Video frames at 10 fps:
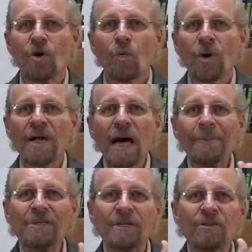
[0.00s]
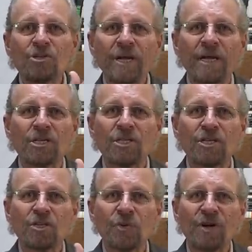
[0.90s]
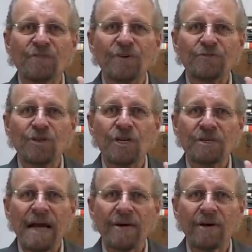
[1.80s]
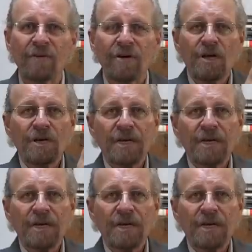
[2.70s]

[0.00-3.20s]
What happened in the Genesis 3:15 narrative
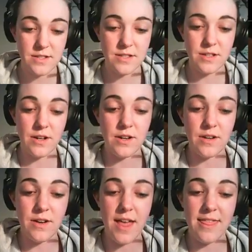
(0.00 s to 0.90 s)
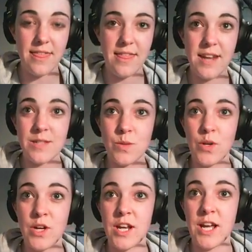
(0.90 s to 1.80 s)
So that is
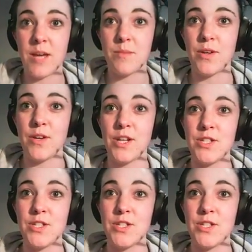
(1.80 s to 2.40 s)
what I'm going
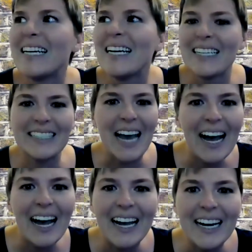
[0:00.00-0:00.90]
Yep,
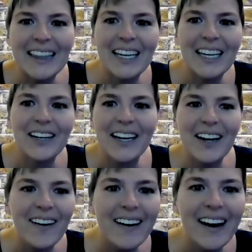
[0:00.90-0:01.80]
there they
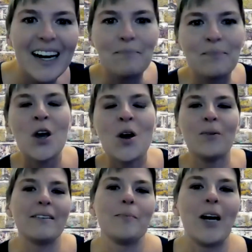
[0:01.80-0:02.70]
are. We
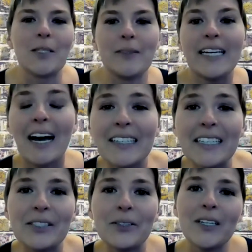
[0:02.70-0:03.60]
had some hospitality
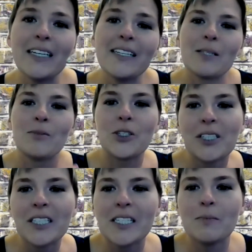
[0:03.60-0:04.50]
students, some
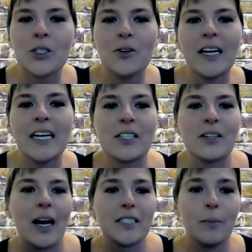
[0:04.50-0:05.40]
journalism students. We've
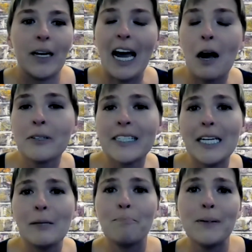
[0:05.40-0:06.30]
got some
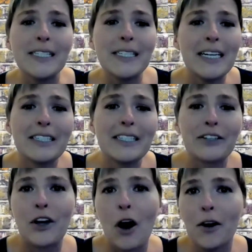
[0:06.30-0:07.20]
accounting, business,
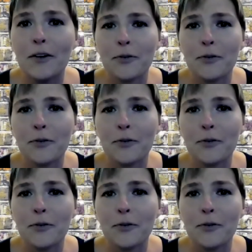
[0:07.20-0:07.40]
golf.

## Work item
Could you set down nothing but the lines from the one containing "[0.00-3.20s]" through the last line of the records above, both ends included, exactly as given and free of pictures?

## Expected output
[0.00-3.20s]
What happened in the Genesis 3:15 narrative
(0.00 s to 0.90 s)
(0.90 s to 1.80 s)
So that is
(1.80 s to 2.40 s)
what I'm going
[0:00.00-0:00.90]
Yep,
[0:00.90-0:01.80]
there they
[0:01.80-0:02.70]
are. We
[0:02.70-0:03.60]
had some hospitality
[0:03.60-0:04.50]
students, some
[0:04.50-0:05.40]
journalism students. We've
[0:05.40-0:06.30]
got some
[0:06.30-0:07.20]
accounting, business,
[0:07.20-0:07.40]
golf.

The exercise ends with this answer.